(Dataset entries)
>>>>
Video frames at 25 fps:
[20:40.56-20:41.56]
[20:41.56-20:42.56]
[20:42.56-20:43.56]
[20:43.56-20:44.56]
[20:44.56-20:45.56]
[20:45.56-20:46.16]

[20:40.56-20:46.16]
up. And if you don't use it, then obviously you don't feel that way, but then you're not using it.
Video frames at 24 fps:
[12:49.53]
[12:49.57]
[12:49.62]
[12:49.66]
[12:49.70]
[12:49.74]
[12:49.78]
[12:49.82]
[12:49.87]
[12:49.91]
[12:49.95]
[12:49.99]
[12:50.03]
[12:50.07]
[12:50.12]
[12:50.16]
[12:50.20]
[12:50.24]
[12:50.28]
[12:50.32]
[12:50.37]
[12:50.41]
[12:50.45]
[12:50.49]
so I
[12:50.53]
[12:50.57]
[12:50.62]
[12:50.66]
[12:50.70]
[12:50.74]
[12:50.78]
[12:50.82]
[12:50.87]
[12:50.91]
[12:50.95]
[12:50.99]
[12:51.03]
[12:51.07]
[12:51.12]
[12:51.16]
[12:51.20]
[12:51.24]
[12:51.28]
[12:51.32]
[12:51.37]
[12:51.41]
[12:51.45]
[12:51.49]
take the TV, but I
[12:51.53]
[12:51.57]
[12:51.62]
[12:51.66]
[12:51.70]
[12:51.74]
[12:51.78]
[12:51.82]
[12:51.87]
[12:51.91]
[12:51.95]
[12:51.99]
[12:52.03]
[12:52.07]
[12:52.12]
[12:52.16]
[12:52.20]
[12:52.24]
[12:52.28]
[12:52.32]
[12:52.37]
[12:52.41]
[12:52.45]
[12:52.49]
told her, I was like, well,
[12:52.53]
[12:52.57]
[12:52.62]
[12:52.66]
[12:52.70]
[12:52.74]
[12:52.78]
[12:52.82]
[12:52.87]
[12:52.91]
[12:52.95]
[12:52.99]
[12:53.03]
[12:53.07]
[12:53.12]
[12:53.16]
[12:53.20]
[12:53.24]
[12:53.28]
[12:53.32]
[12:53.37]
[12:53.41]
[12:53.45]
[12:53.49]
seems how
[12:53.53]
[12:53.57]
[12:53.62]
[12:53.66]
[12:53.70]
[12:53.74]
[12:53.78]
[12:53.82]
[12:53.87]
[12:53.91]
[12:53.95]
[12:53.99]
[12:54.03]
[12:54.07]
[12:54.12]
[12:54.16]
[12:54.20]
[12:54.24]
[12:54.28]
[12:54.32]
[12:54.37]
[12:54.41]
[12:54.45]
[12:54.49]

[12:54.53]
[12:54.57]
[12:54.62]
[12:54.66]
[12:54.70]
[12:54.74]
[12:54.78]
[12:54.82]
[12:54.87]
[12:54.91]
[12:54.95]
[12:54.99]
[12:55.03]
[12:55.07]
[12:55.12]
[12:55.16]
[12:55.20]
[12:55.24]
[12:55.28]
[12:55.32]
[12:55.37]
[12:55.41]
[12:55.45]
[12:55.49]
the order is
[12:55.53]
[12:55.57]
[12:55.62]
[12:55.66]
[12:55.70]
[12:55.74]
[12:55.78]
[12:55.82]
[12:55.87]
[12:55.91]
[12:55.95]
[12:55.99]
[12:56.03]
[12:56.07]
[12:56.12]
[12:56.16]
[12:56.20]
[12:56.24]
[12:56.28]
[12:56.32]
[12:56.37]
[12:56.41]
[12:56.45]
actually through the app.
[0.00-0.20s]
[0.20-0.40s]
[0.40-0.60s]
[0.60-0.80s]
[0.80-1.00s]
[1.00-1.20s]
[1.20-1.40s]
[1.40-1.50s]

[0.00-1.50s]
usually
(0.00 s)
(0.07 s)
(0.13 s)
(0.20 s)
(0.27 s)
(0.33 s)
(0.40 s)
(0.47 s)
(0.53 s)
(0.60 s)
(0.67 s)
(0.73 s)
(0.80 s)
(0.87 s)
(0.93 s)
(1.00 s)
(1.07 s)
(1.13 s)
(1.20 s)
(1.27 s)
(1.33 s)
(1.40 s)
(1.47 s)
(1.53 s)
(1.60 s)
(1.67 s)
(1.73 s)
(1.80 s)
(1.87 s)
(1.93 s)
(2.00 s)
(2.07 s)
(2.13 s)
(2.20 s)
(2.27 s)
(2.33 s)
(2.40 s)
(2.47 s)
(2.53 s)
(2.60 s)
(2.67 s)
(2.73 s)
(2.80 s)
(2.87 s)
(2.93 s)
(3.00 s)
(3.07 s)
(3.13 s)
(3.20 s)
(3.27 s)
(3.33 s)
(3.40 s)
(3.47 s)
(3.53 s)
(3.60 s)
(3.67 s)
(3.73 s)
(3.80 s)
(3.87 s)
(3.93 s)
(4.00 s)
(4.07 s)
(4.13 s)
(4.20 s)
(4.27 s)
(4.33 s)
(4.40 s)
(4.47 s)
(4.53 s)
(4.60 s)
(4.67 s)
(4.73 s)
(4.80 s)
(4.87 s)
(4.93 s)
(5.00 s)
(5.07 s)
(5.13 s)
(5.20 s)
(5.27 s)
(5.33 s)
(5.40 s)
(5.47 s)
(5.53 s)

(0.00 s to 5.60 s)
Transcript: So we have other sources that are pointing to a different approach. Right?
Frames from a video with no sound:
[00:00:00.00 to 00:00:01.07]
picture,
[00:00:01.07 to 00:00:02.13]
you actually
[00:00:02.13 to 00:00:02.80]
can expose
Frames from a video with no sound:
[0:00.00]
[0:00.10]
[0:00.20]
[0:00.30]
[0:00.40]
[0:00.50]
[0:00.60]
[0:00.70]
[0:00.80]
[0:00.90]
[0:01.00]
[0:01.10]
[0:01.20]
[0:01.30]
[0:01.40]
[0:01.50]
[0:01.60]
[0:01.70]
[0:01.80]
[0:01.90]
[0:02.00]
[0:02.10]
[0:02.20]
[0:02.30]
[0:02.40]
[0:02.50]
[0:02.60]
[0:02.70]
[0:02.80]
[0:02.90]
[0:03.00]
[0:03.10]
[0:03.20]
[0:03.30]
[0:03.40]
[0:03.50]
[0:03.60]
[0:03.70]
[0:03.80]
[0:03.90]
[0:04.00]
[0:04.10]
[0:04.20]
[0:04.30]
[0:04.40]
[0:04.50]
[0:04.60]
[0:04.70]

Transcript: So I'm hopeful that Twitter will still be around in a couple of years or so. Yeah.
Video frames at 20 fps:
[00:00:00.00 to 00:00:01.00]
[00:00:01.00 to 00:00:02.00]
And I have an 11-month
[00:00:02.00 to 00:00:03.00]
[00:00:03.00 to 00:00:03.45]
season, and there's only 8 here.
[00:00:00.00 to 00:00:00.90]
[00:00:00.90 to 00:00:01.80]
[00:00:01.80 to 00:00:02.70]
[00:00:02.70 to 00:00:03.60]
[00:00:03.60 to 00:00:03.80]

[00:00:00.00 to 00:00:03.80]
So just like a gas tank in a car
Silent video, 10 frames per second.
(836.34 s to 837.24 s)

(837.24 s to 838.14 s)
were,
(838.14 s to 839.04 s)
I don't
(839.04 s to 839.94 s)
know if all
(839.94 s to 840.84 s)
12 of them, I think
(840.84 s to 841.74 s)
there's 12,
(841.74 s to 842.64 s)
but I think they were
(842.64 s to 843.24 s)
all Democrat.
<<<<
» Work instructions
Exact duplication of all the data above is expected.

» Answer to the exercise
Video frames at 25 fps:
[20:40.56-20:41.56]
[20:41.56-20:42.56]
[20:42.56-20:43.56]
[20:43.56-20:44.56]
[20:44.56-20:45.56]
[20:45.56-20:46.16]

[20:40.56-20:46.16]
up. And if you don't use it, then obviously you don't feel that way, but then you're not using it.
Video frames at 24 fps:
[12:49.53]
[12:49.57]
[12:49.62]
[12:49.66]
[12:49.70]
[12:49.74]
[12:49.78]
[12:49.82]
[12:49.87]
[12:49.91]
[12:49.95]
[12:49.99]
[12:50.03]
[12:50.07]
[12:50.12]
[12:50.16]
[12:50.20]
[12:50.24]
[12:50.28]
[12:50.32]
[12:50.37]
[12:50.41]
[12:50.45]
[12:50.49]
so I
[12:50.53]
[12:50.57]
[12:50.62]
[12:50.66]
[12:50.70]
[12:50.74]
[12:50.78]
[12:50.82]
[12:50.87]
[12:50.91]
[12:50.95]
[12:50.99]
[12:51.03]
[12:51.07]
[12:51.12]
[12:51.16]
[12:51.20]
[12:51.24]
[12:51.28]
[12:51.32]
[12:51.37]
[12:51.41]
[12:51.45]
[12:51.49]
take the TV, but I
[12:51.53]
[12:51.57]
[12:51.62]
[12:51.66]
[12:51.70]
[12:51.74]
[12:51.78]
[12:51.82]
[12:51.87]
[12:51.91]
[12:51.95]
[12:51.99]
[12:52.03]
[12:52.07]
[12:52.12]
[12:52.16]
[12:52.20]
[12:52.24]
[12:52.28]
[12:52.32]
[12:52.37]
[12:52.41]
[12:52.45]
[12:52.49]
told her, I was like, well,
[12:52.53]
[12:52.57]
[12:52.62]
[12:52.66]
[12:52.70]
[12:52.74]
[12:52.78]
[12:52.82]
[12:52.87]
[12:52.91]
[12:52.95]
[12:52.99]
[12:53.03]
[12:53.07]
[12:53.12]
[12:53.16]
[12:53.20]
[12:53.24]
[12:53.28]
[12:53.32]
[12:53.37]
[12:53.41]
[12:53.45]
[12:53.49]
seems how
[12:53.53]
[12:53.57]
[12:53.62]
[12:53.66]
[12:53.70]
[12:53.74]
[12:53.78]
[12:53.82]
[12:53.87]
[12:53.91]
[12:53.95]
[12:53.99]
[12:54.03]
[12:54.07]
[12:54.12]
[12:54.16]
[12:54.20]
[12:54.24]
[12:54.28]
[12:54.32]
[12:54.37]
[12:54.41]
[12:54.45]
[12:54.49]

[12:54.53]
[12:54.57]
[12:54.62]
[12:54.66]
[12:54.70]
[12:54.74]
[12:54.78]
[12:54.82]
[12:54.87]
[12:54.91]
[12:54.95]
[12:54.99]
[12:55.03]
[12:55.07]
[12:55.12]
[12:55.16]
[12:55.20]
[12:55.24]
[12:55.28]
[12:55.32]
[12:55.37]
[12:55.41]
[12:55.45]
[12:55.49]
the order is
[12:55.53]
[12:55.57]
[12:55.62]
[12:55.66]
[12:55.70]
[12:55.74]
[12:55.78]
[12:55.82]
[12:55.87]
[12:55.91]
[12:55.95]
[12:55.99]
[12:56.03]
[12:56.07]
[12:56.12]
[12:56.16]
[12:56.20]
[12:56.24]
[12:56.28]
[12:56.32]
[12:56.37]
[12:56.41]
[12:56.45]
actually through the app.
[0.00-0.20s]
[0.20-0.40s]
[0.40-0.60s]
[0.60-0.80s]
[0.80-1.00s]
[1.00-1.20s]
[1.20-1.40s]
[1.40-1.50s]

[0.00-1.50s]
usually
(0.00 s)
(0.07 s)
(0.13 s)
(0.20 s)
(0.27 s)
(0.33 s)
(0.40 s)
(0.47 s)
(0.53 s)
(0.60 s)
(0.67 s)
(0.73 s)
(0.80 s)
(0.87 s)
(0.93 s)
(1.00 s)
(1.07 s)
(1.13 s)
(1.20 s)
(1.27 s)
(1.33 s)
(1.40 s)
(1.47 s)
(1.53 s)
(1.60 s)
(1.67 s)
(1.73 s)
(1.80 s)
(1.87 s)
(1.93 s)
(2.00 s)
(2.07 s)
(2.13 s)
(2.20 s)
(2.27 s)
(2.33 s)
(2.40 s)
(2.47 s)
(2.53 s)
(2.60 s)
(2.67 s)
(2.73 s)
(2.80 s)
(2.87 s)
(2.93 s)
(3.00 s)
(3.07 s)
(3.13 s)
(3.20 s)
(3.27 s)
(3.33 s)
(3.40 s)
(3.47 s)
(3.53 s)
(3.60 s)
(3.67 s)
(3.73 s)
(3.80 s)
(3.87 s)
(3.93 s)
(4.00 s)
(4.07 s)
(4.13 s)
(4.20 s)
(4.27 s)
(4.33 s)
(4.40 s)
(4.47 s)
(4.53 s)
(4.60 s)
(4.67 s)
(4.73 s)
(4.80 s)
(4.87 s)
(4.93 s)
(5.00 s)
(5.07 s)
(5.13 s)
(5.20 s)
(5.27 s)
(5.33 s)
(5.40 s)
(5.47 s)
(5.53 s)

(0.00 s to 5.60 s)
Transcript: So we have other sources that are pointing to a different approach. Right?
Frames from a video with no sound:
[00:00:00.00 to 00:00:01.07]
picture,
[00:00:01.07 to 00:00:02.13]
you actually
[00:00:02.13 to 00:00:02.80]
can expose
Frames from a video with no sound:
[0:00.00]
[0:00.10]
[0:00.20]
[0:00.30]
[0:00.40]
[0:00.50]
[0:00.60]
[0:00.70]
[0:00.80]
[0:00.90]
[0:01.00]
[0:01.10]
[0:01.20]
[0:01.30]
[0:01.40]
[0:01.50]
[0:01.60]
[0:01.70]
[0:01.80]
[0:01.90]
[0:02.00]
[0:02.10]
[0:02.20]
[0:02.30]
[0:02.40]
[0:02.50]
[0:02.60]
[0:02.70]
[0:02.80]
[0:02.90]
[0:03.00]
[0:03.10]
[0:03.20]
[0:03.30]
[0:03.40]
[0:03.50]
[0:03.60]
[0:03.70]
[0:03.80]
[0:03.90]
[0:04.00]
[0:04.10]
[0:04.20]
[0:04.30]
[0:04.40]
[0:04.50]
[0:04.60]
[0:04.70]

Transcript: So I'm hopeful that Twitter will still be around in a couple of years or so. Yeah.
Video frames at 20 fps:
[00:00:00.00 to 00:00:01.00]
[00:00:01.00 to 00:00:02.00]
And I have an 11-month
[00:00:02.00 to 00:00:03.00]
[00:00:03.00 to 00:00:03.45]
season, and there's only 8 here.
[00:00:00.00 to 00:00:00.90]
[00:00:00.90 to 00:00:01.80]
[00:00:01.80 to 00:00:02.70]
[00:00:02.70 to 00:00:03.60]
[00:00:03.60 to 00:00:03.80]

[00:00:00.00 to 00:00:03.80]
So just like a gas tank in a car
Silent video, 10 frames per second.
(836.34 s to 837.24 s)

(837.24 s to 838.14 s)
were,
(838.14 s to 839.04 s)
I don't
(839.04 s to 839.94 s)
know if all
(839.94 s to 840.84 s)
12 of them, I think
(840.84 s to 841.74 s)
there's 12,
(841.74 s to 842.64 s)
but I think they were
(842.64 s to 843.24 s)
all Democrat.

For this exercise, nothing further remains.